Judging by a few of the comments on part I of this two part post, I must have left the impression that I was GONE, done for, depressed or something. That was not my intention. I tried to end it with fact that I am still in the game. Now, don't get me wrong, my back top to bottom is a really big issue right now. And yes, I am still concerned on the disposition of my collection in the future. I will have to make sure I work on that issue in the coming years.
On to part two, more of do I go this way or that way. A couple of weeks ago I decided that no, I'm not ready to call it quits. Yet, it still left me with a brand new dilemma. Something on t.v. made me google the largest Braves baseball card collection. Specifically (that specific), I could find nothing. That could be because the data isn't out there or that I got distracted too much while researching. It Happens! You know it does. The rabbit hole.
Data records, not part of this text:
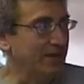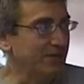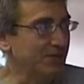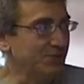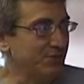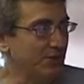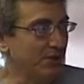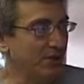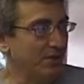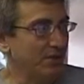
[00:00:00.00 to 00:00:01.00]
is
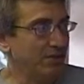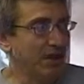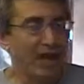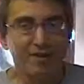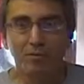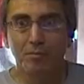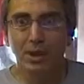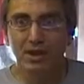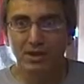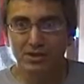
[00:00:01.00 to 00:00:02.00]
they have a
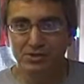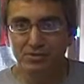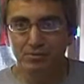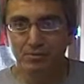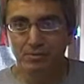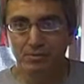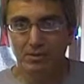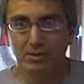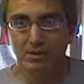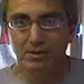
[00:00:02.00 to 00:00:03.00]
mechanism
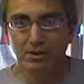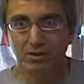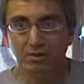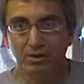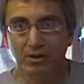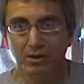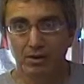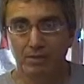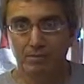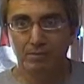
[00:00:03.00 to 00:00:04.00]
in their
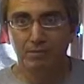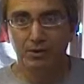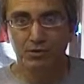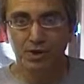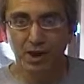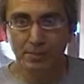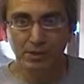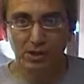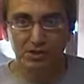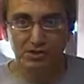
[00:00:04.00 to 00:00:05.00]
uh, their time
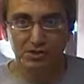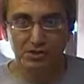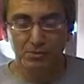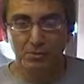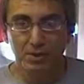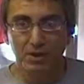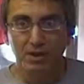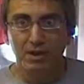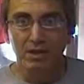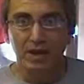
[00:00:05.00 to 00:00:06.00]
clock system
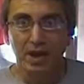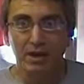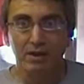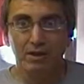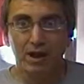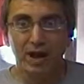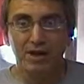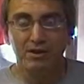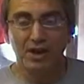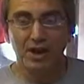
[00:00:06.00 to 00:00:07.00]
that
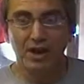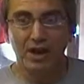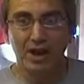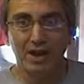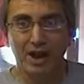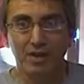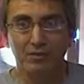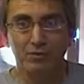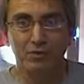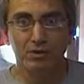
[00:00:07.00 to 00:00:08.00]
at, a, at
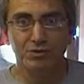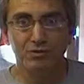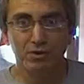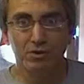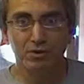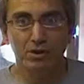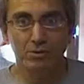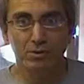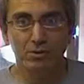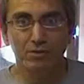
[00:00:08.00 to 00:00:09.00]
after a certain
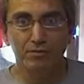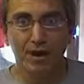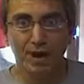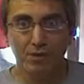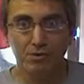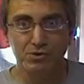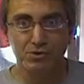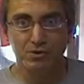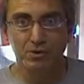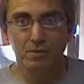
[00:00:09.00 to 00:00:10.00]
number of
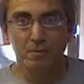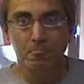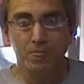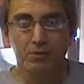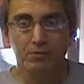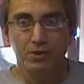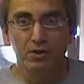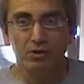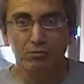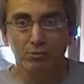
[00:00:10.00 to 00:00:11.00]
hours
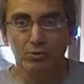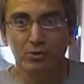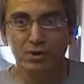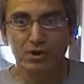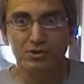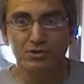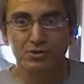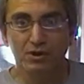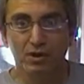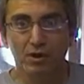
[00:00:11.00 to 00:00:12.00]
their
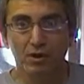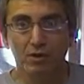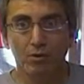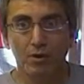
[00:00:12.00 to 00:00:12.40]
employees areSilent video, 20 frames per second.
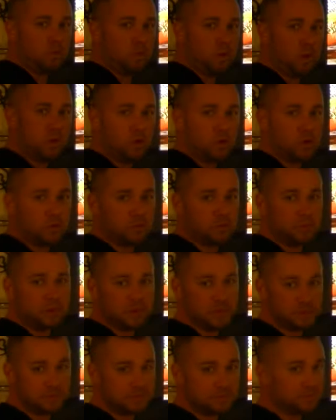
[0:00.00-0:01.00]
warp,
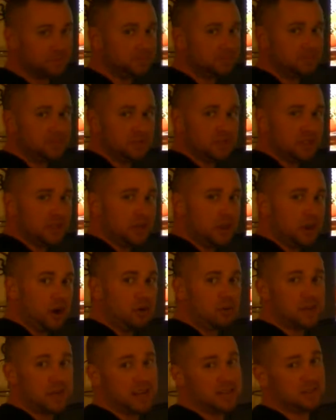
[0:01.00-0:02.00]
and
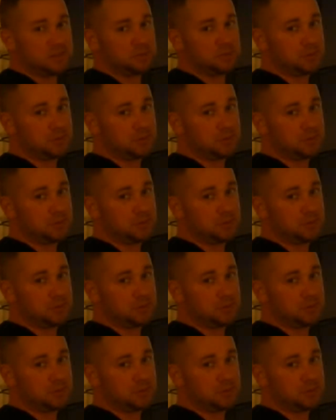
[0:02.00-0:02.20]
all kinds ofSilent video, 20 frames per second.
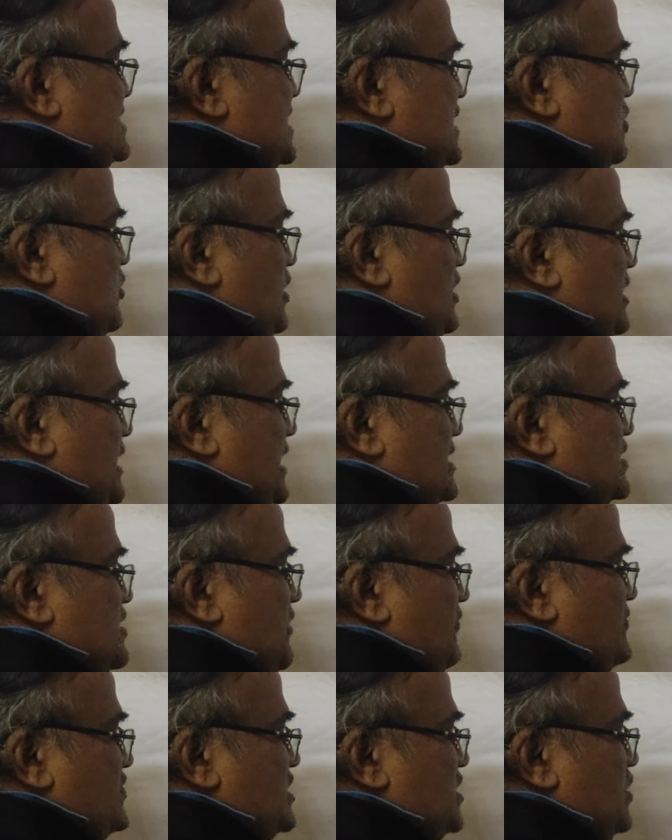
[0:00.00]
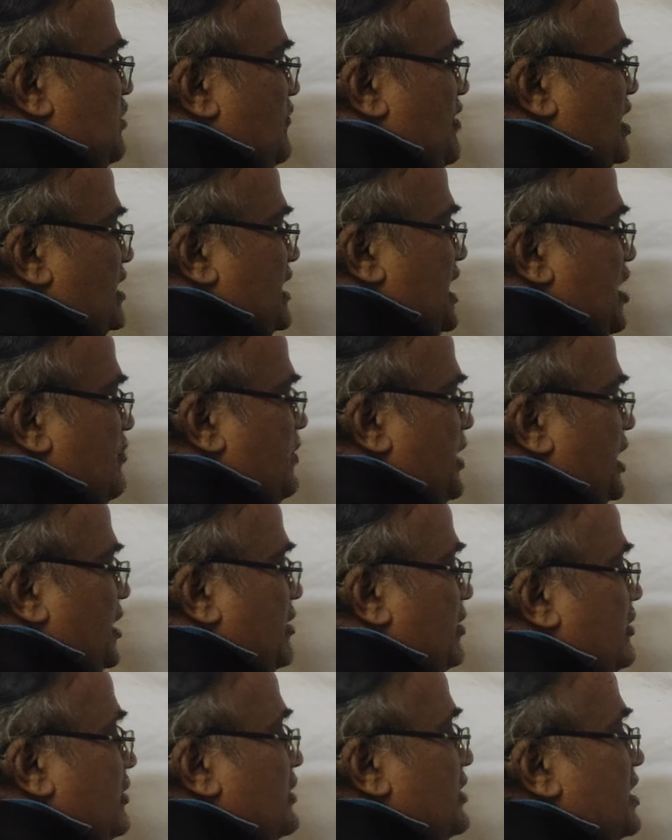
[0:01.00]
0, in case of 0, what
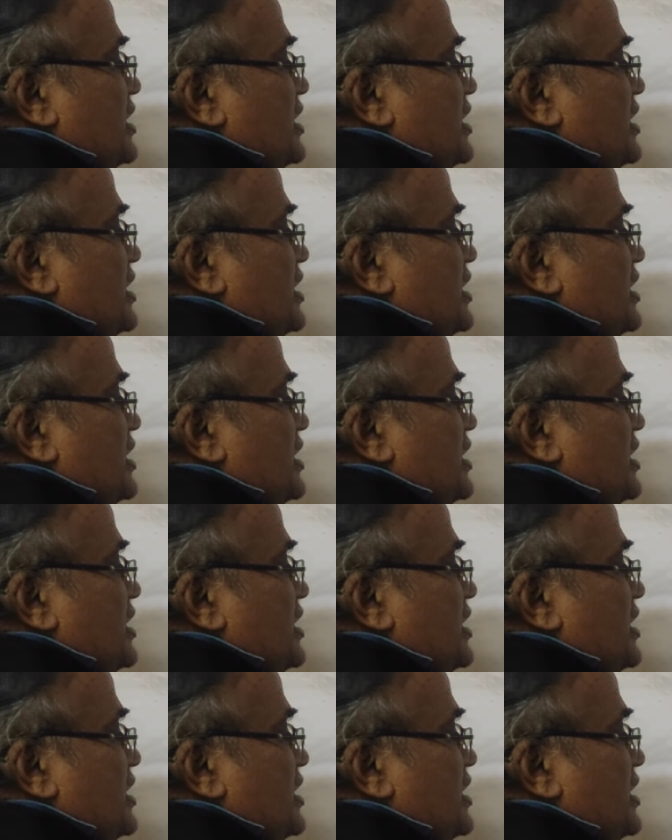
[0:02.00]
happened?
I went down one of those holes about Paul Jones, "Foul Ball Paul". I have heard/seen him before rather stories on him. I didn't really pay too much attention to his story then. His story is my "new" dilemma.
Paul holds the Guinness World record for the most non-commercial (personal collection) baseball cards. He is currently over 2.8 million cards. I didn't realize that was a thing. Had I known in the past (it was a thing), that record would have been completely shattered back when I had 8 million cards in my house, with half of them baseball cards. I am glad that I didn't know about it. By reading about his story, you will understand why. It is clear his collection is full of "junk wax", minor league cards, and dupes. But that doesn't matter. Paul does have some vintage, but not a whole lot. He has them sorted by player. I did that a couple of times including my current PC binders. Now it is apparent that Paul probably won't outlive me, but you never know.....we really don't. You see, since he was born his parents were told he was going to die. That has been decades ago now.
I would never consider taking that away from him. Paul loves baseball, it (his story) makes one feel good. His organization of the cards is envious for boxed cards which works great for his collection. He does have a SUPER impressive autograph (in person) collection too. My dilemma is I NOW have an additional focus when it comes to the cards that I own. This means that within the collection I need to make a few adjustments and I will work on those little by little. You see, I am going to shatter that record, just not officially. Like I just said, I wouldn't take that away from him. I've given away millions with an S over the last decade alone. I am going to get back to that monstrosity of cards, but the dupes will have to be organized by set and year (something that has always made me say ehhhh. This will allow me to better serve how I send cards to trading buds. I am still going to be doing what I have always done... trading and give aways. That makes me feel good. I know that storage will be an issue, but one that can be resolved, especially after Hunter (my youngest daughter) moves into her new home. I won't have bulk buys like that until probably March 2021 anyways or June.
The dilemma is half answered here. Should I pass before Paul, I want my collection at that time be counted for the record. Yes, take it away at my passing officially. Then I will have the non-vintage dupes which will ultimately be in the millions given and delivered to Paul, so that he can re-take the record officially. I am quite sure a lot of the vintage dupes will wind up there too, but I do a lot of trading out of those cards and I will be setting aside some for Paul. Anyways, you see where I am going with this. Once, I know that I have unofficially passed Paul's 3M + cards, I may reach out to his father Barry to give him a heads up, no need to do that before hand. I have a long way to go. I am at least 1 1/2 to 2 million behind right now. CRAZY, right?
Now, on the other hand should that MOST enthusiastic baseball card collector ever in the entire WORLD give way to his health issues. I will get my collection recorded. Now that would also create a new dilemma too, what in the hell am I going to do with those dupes then?
KISS, Keep is simple stupid. Man I wish that I could follow those MOST awesome rules.
Now that is a This & That post for sure.